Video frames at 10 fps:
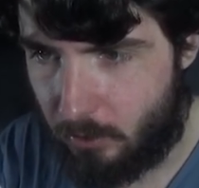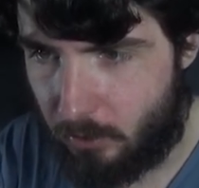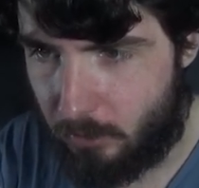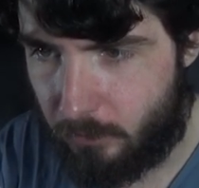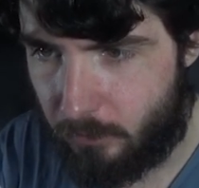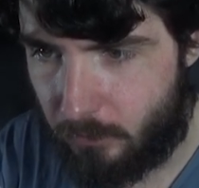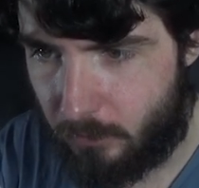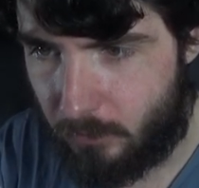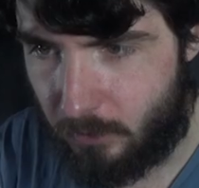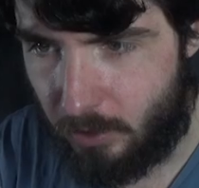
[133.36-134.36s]
Oh,
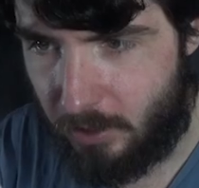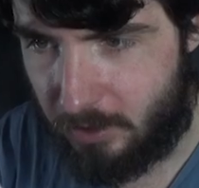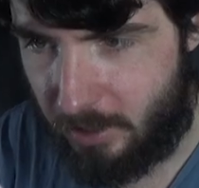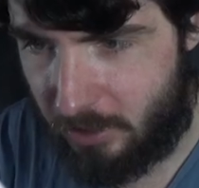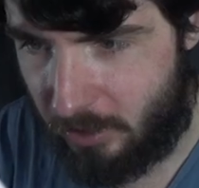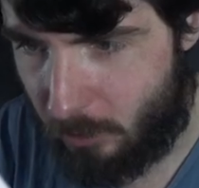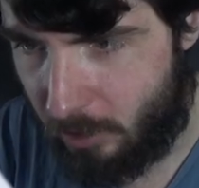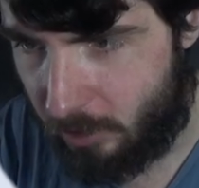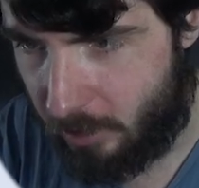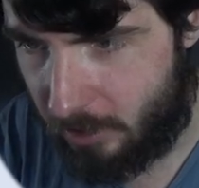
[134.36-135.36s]
Yes, it actually
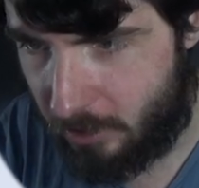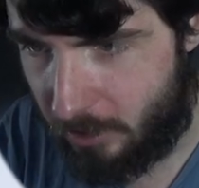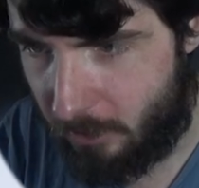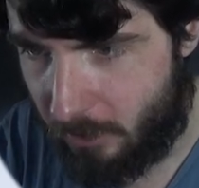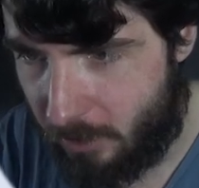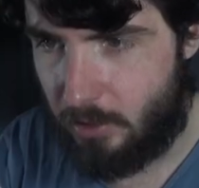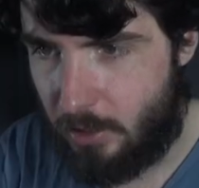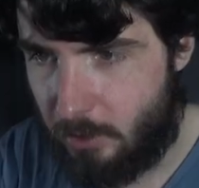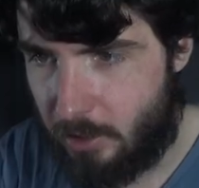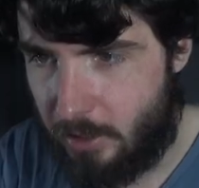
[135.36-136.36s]
worked that time.
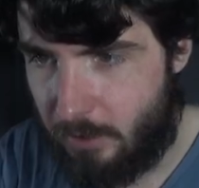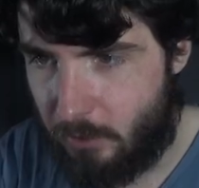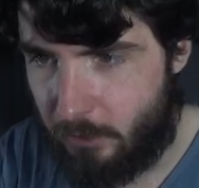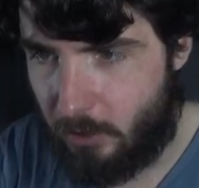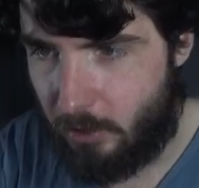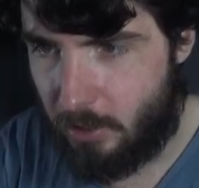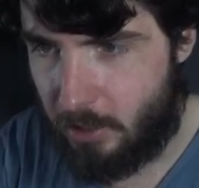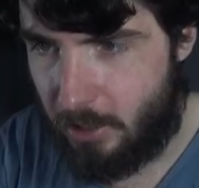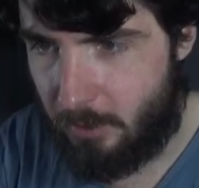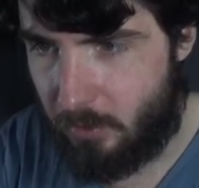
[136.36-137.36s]
Now we're gonna have the
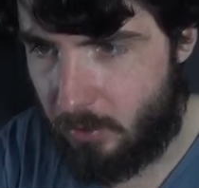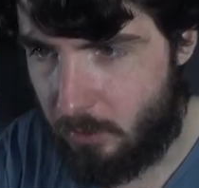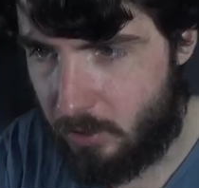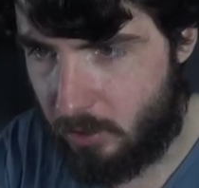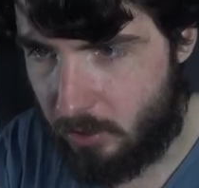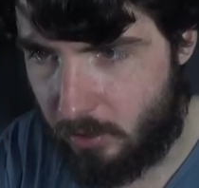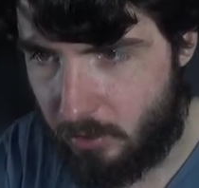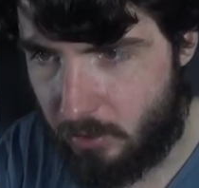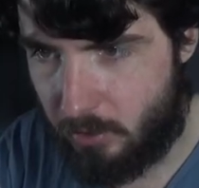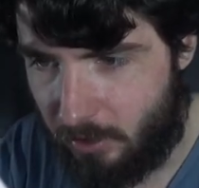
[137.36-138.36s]
fully up
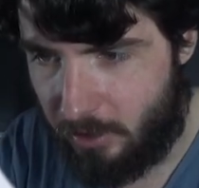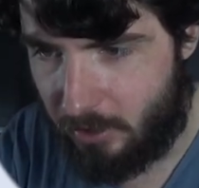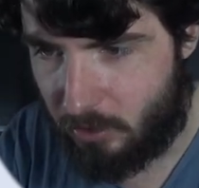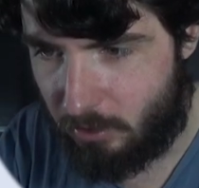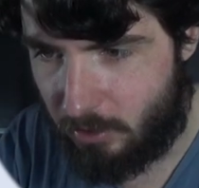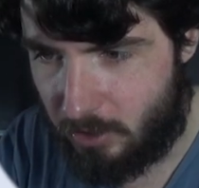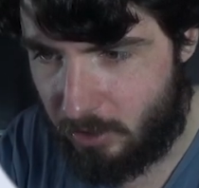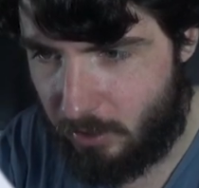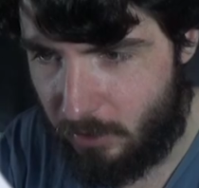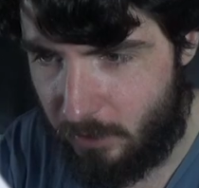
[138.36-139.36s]
position. Leg is
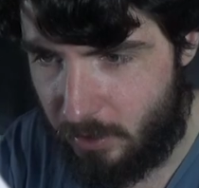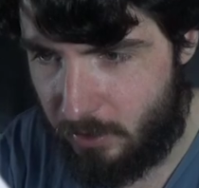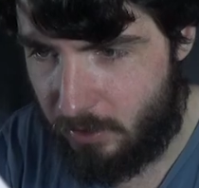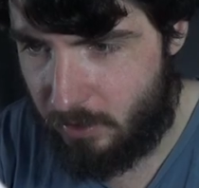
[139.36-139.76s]
crossing over,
=======
» WORK INSTRUCTION
Nothing but the lines from the one holding "[133.36-134.36s]" through the final line of the entries should be retyped, exactly as they stand and without pictures.

» OUTPUT
[133.36-134.36s]
Oh,
[134.36-135.36s]
Yes, it actually
[135.36-136.36s]
worked that time.
[136.36-137.36s]
Now we're gonna have the
[137.36-138.36s]
fully up
[138.36-139.36s]
position. Leg is
[139.36-139.76s]
crossing over,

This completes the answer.